Biliyoruz ki toplumda çok az kadın bilimsel çalışma, arşivleme, belgeleme ya da kütüphane oluşturma üzerine düşünüyor. Çünkü bilim ve bilgi, devlet-erkek-egemenler elinde tekelleştirilmiş ve kadınlar bu alandan uzaklaştırılmışlardır. Kadınlar, bu tekel içinde farklı yöntemlerle, farklı dillerle bilgilerini korumuş, taşımış ama diğer yandan da bilgi-bilim alanına yaklaşmaktan da korkar hale gelmişlerdir. Bu yüzden bilgi ve bilimin işgalden, sömürüden arındırılması, paylaşılması gerekiyor. Bu da mücadeleyle olur, mücadele ise kendini örgütlemeyle olur. Kendini örgütleme, özgür fikir ve iradeyi gerektirir. Bunların hepsi birbiriyle bağlantılı süreçler. Kütüphane bu sürecin kolaylaştırılması rolünü oynuyor.

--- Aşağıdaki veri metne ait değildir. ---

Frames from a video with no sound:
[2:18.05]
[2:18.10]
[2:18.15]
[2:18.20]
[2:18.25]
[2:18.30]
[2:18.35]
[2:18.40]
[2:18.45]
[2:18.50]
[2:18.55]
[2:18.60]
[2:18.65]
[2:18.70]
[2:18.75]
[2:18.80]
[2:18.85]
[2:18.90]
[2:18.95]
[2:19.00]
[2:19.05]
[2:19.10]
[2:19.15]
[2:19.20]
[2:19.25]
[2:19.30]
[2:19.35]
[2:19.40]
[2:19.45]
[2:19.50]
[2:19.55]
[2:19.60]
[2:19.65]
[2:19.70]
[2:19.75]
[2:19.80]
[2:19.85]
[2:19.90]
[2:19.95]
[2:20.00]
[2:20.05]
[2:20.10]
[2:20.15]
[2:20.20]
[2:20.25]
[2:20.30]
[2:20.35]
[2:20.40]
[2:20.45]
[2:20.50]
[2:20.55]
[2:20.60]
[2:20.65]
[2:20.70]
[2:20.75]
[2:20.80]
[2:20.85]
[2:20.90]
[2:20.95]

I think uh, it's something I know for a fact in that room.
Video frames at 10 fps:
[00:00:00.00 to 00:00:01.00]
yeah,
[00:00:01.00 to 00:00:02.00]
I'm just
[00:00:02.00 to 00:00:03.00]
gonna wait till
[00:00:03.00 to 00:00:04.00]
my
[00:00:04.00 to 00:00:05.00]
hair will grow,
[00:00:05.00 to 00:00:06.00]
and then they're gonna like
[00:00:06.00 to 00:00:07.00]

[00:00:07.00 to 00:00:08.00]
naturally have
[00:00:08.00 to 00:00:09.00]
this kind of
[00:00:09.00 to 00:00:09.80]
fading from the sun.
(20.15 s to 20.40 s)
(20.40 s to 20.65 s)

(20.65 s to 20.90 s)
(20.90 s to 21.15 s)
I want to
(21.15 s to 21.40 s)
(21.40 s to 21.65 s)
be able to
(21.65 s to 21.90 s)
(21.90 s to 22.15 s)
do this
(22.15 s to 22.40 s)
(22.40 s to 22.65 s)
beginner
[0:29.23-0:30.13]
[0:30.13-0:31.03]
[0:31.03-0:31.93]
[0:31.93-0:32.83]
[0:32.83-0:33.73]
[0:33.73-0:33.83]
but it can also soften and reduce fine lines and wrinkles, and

Kütüpanenin oluşturulmasına yönelik tartışmalarımızda, tarih yazımında bir sorunumuz olduğunu, sadece kadınların değil toplumun bütün renklerinin seslerinin nasıl işgal edildiğini çok güçlü hissettik.  Kürt kadınlar ise hem dış işgalci güçlerin hem de Kürt toplumu içinde iki katmanlı bir işgalle karşı karşıya kalmışlar. Kadının kimliksizleştirme ve hafızasızlaştırma tarihi ile toplumunki paralellik gösterse de, bir yere kadar toplumun kültür, dil, geleneklerini koruyan da kadınlar olmuştur. Ne var ki tarihimizde bu gerçeklik ne yazılmış ne de söylenmiştir. Yazılanlar da oryantalizmin etkisi altında yazılmıştır. Bu belgelerde Kürt toplumu ve kadınlara dışardan birinin gözüyle bakılıyor, oryantalizmin, devletçiliğin yoğun etkisi var. Kütüphane bünyesinde yürütülecek çalışmaların, bilginin işgalden kurtarılmasında başat bir rolü olacak. Kürt tarihi ve Kürt kadın tarihi tartışmalarında yeni bir perspektif getirecek.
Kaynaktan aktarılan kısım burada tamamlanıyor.